Durante o tratamento, passei por muitas fases aqui dentro de mim. E, felizmente, encontrei as minhas próprias ferramentas psíquicas para lidar com o câncer e com as pessoas da minha vida. E fui sustentada pela força, o afeto, a parceria e o amor de vocês, cada um à sua maneira. E passei a tentar compreender os sentimentos e emoções das pessoas que me cercam, me atrevendo a entender e experimentar, da forma objetiva, racional, mas também, empática, o que sente o outro. Pra mim, funcionou, espero que pra vocês também. Uma certeza, morri cheia de gratidão no coração e cercada das melhores pessoas.

Aliás, se eu puder deixar um pedido, desmistifiquem o câncer ou outra doença grave. Desmistifiquem a morte, afinal, ela é o maior clichê da nossa vida. Meu objetivo, desde o meu diagnóstico foi desmistificar a doença, o processo e o fim da vida. Acho que funcionou, vocês entenderam e eu vivi os últimos anos com dignidade e alegria apesar do câncer. E como eu sempre repetia – com todo respeito a dor e a maneira que cada um tem de lidar com seus perrengues – é possível, sim, ser feliz com câncer. Eu fui.

Um recadinho para quem me acompanhou no trecho: Sei humildemente que sentirão saudades da minha presença, das minhas patifarias, da nossa convivência, eu já estou… Mas, espero que se apeguem as nossas pequenas lembranças, nossos momentos de alegria e risadas, nossas trocas. Construam nossas memórias. Espero ter deixado material pra isso. Para carregarem um pouquinho de mim em cada um de vocês (só a parte boa!), mas com alegria, sem drama. Vocês sabem que drama nunca foi meu forte.

Li, certa vez, que “o luto é o preço do amor”. Eu, só posso agradecer o tanto de amor que vocês me dedicaram. E desejar que vocês, meus amados e amadas, vivam esse luto, do jeito mais leve e alegre que vocês puderem, assim como eu levei a vida.

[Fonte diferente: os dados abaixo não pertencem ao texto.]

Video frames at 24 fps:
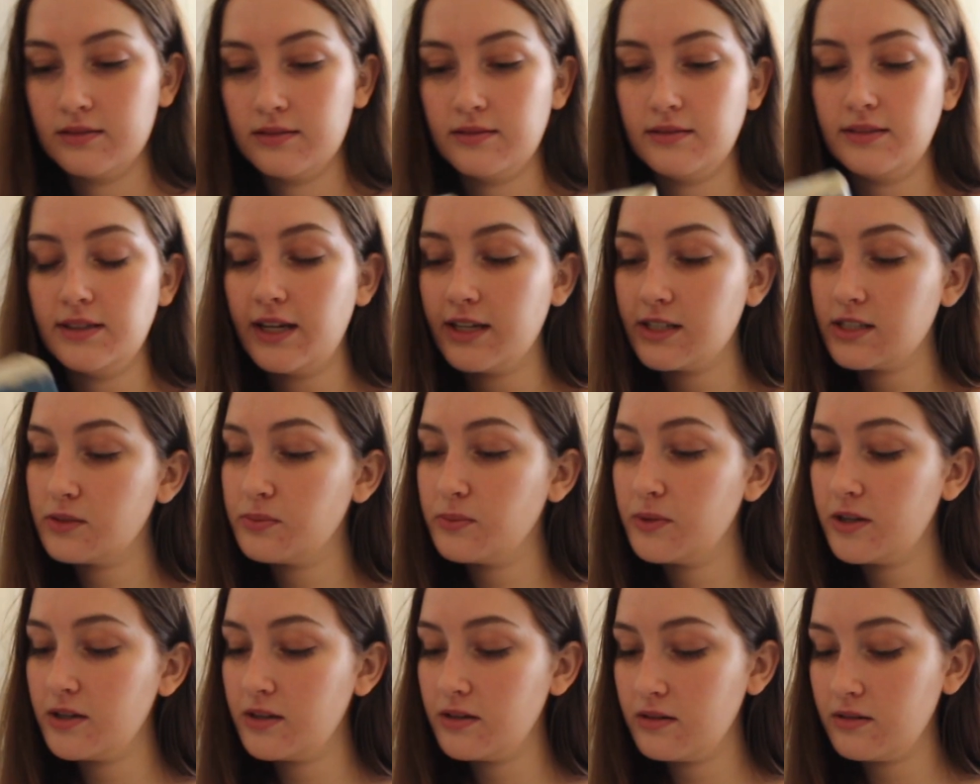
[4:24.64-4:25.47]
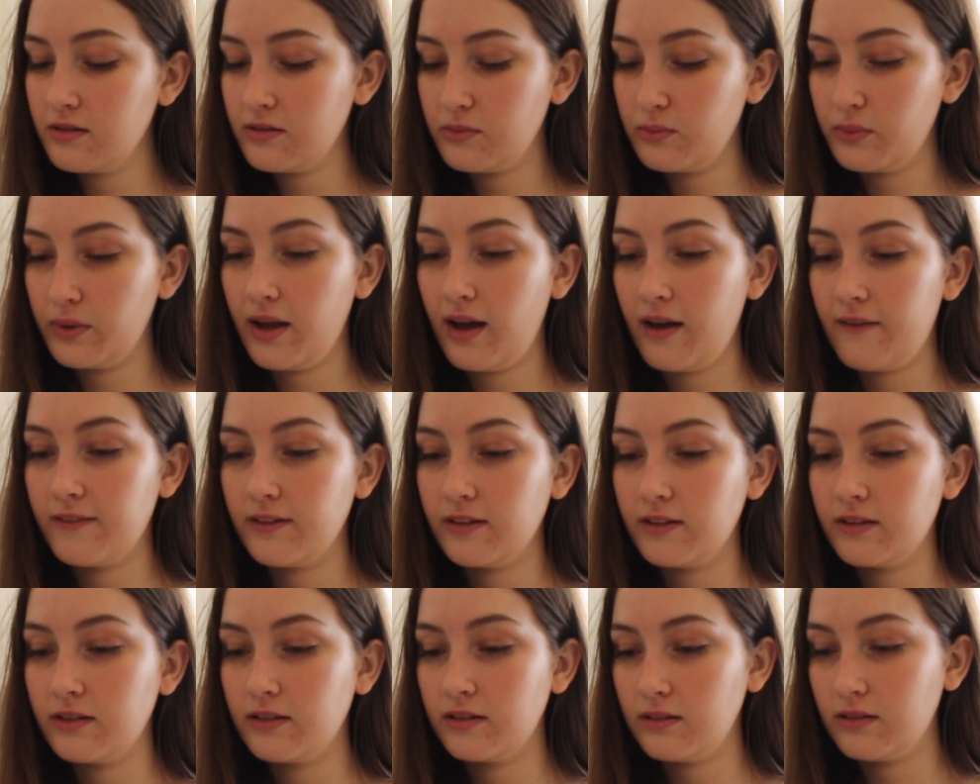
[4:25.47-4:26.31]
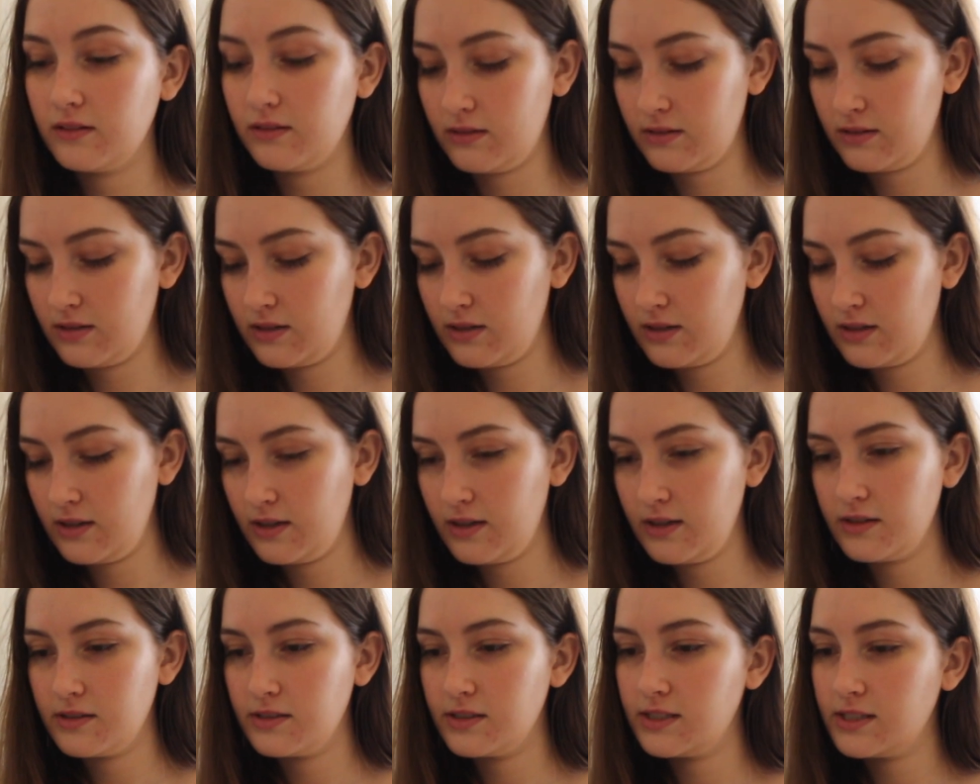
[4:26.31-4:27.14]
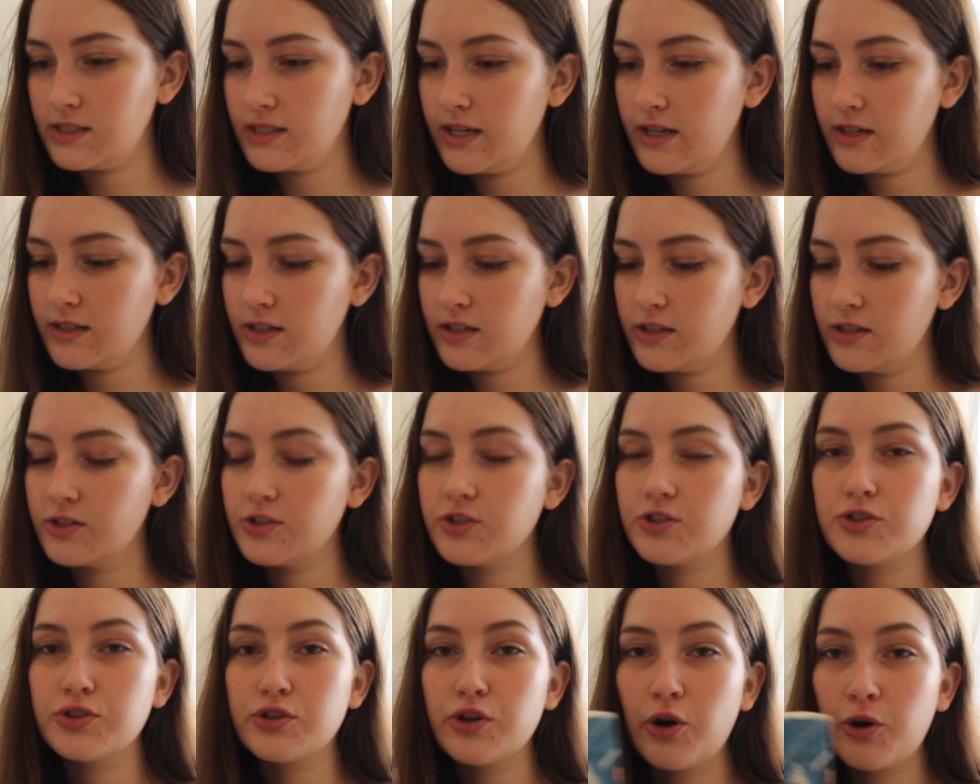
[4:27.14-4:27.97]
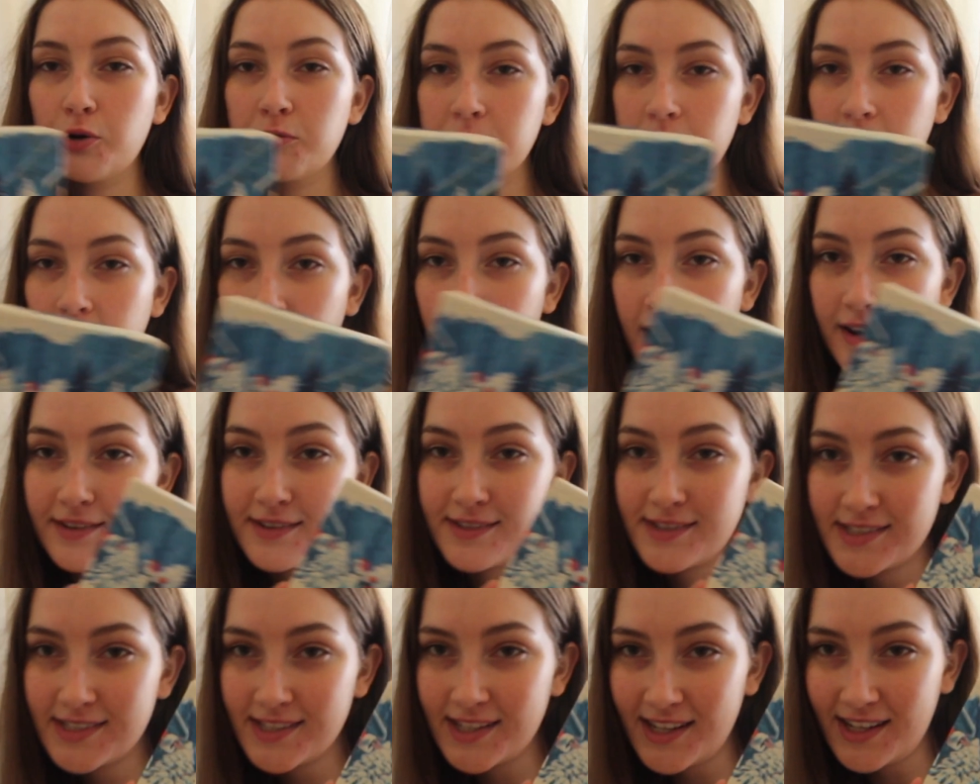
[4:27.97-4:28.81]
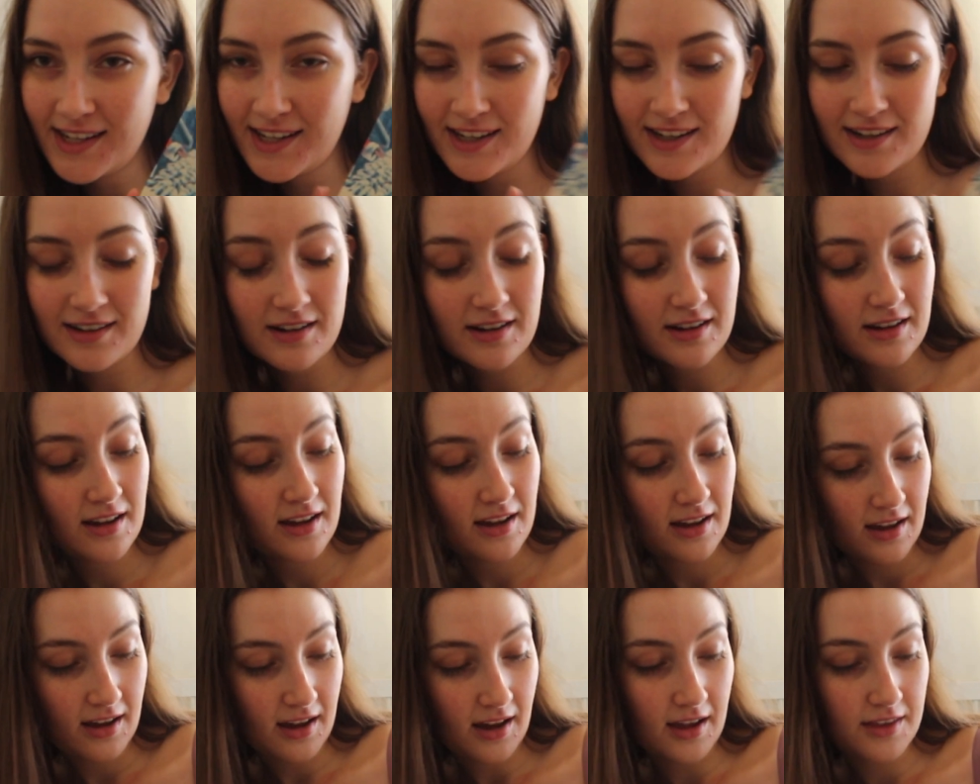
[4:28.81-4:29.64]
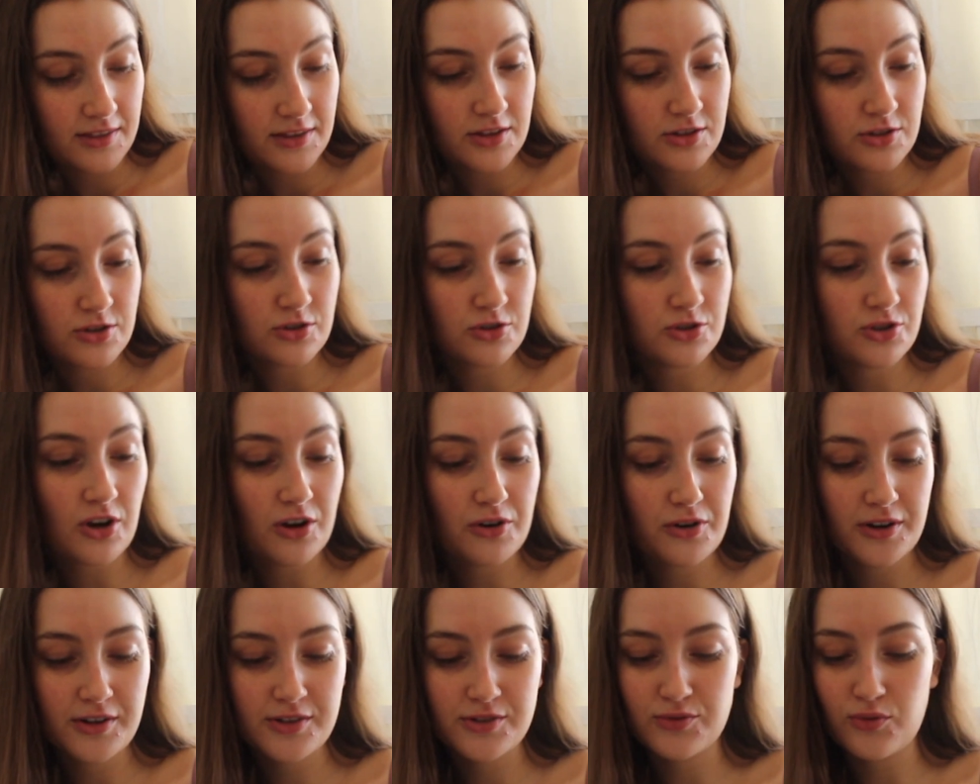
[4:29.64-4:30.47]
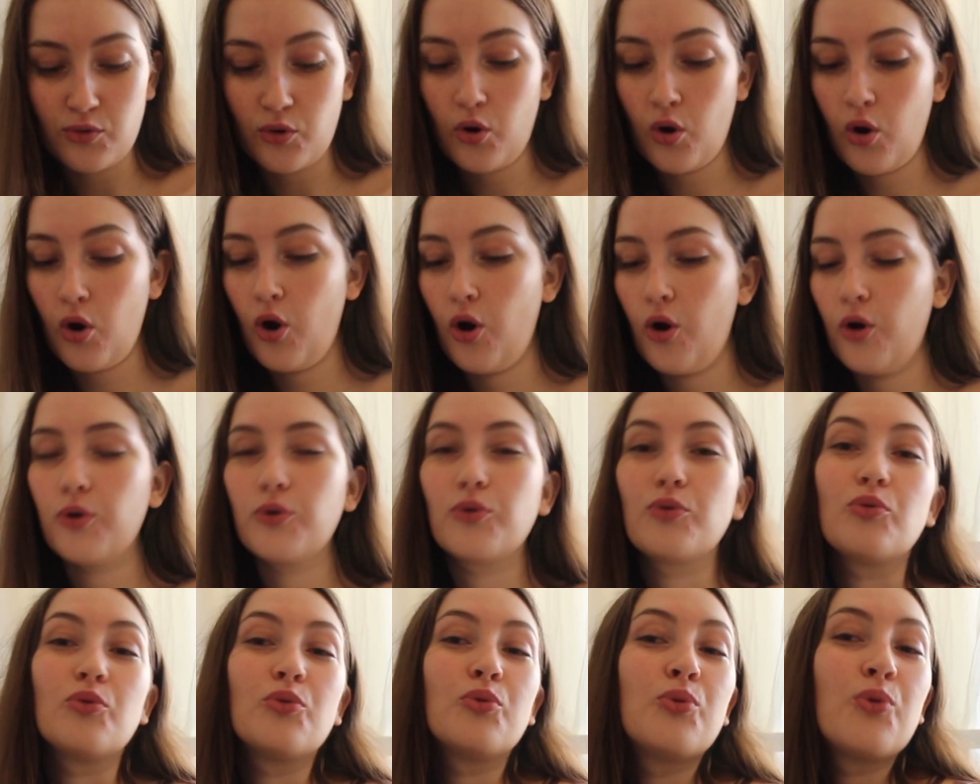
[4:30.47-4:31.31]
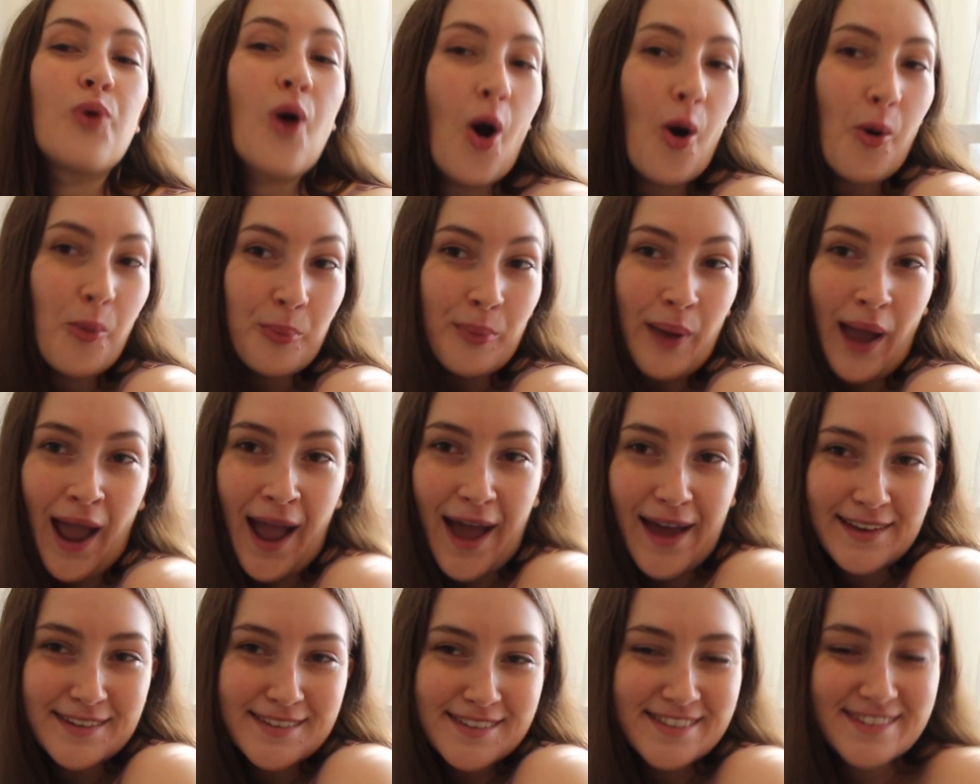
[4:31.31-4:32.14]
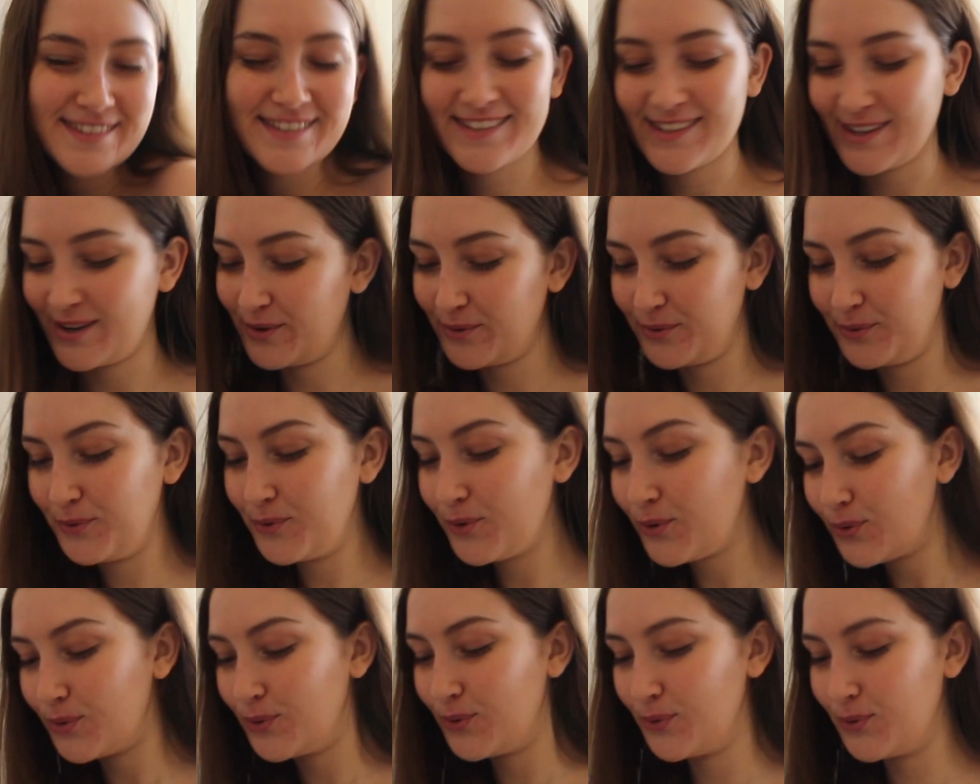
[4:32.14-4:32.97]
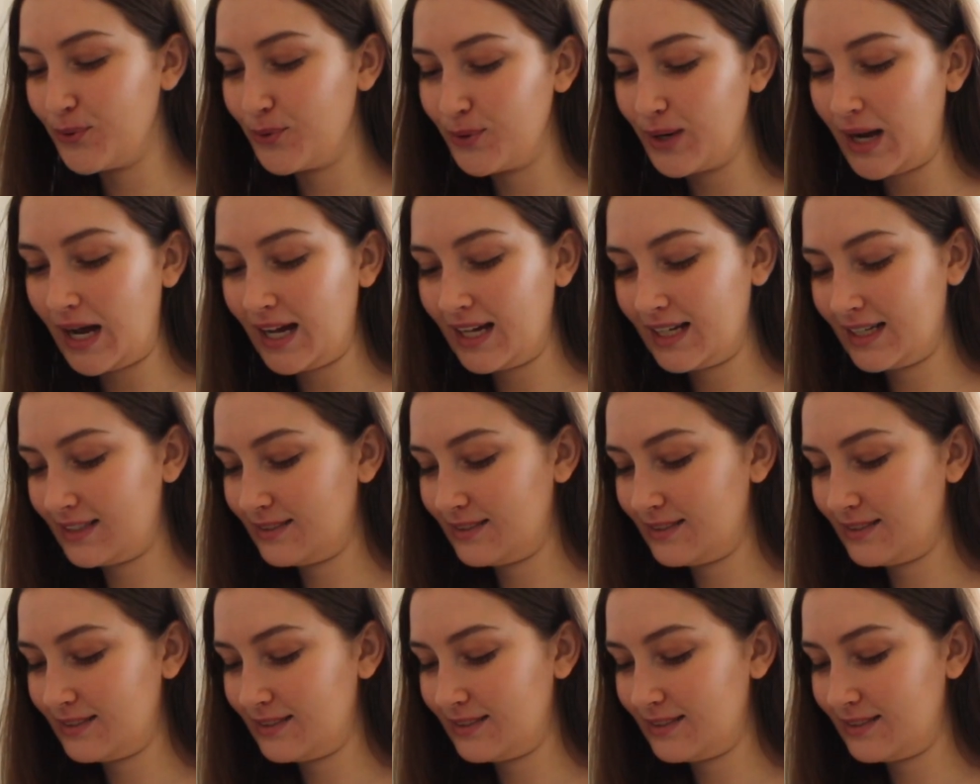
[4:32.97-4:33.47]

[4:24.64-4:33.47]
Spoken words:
Next one, we have a little Santa snowman scene, and this genre is romance. Woo!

Sabe qual é a maior homenagem que vocês podem fazer a mim? É honrar as suas próprias vidas, com honestidade nas relações, alegria, integridade, empatia, amor e muita diversão, claro! Aliás, depois da minha despedida, se juntem e vão tomar um chopp, ouvindo um samba e falando bem de mim. O da minha mãe é escuro.

Eu deixo chorarem a minha partida, faz parte. Mas, acima de tudo, celebrem a minha vida. Estou em paz. Fiquem também”.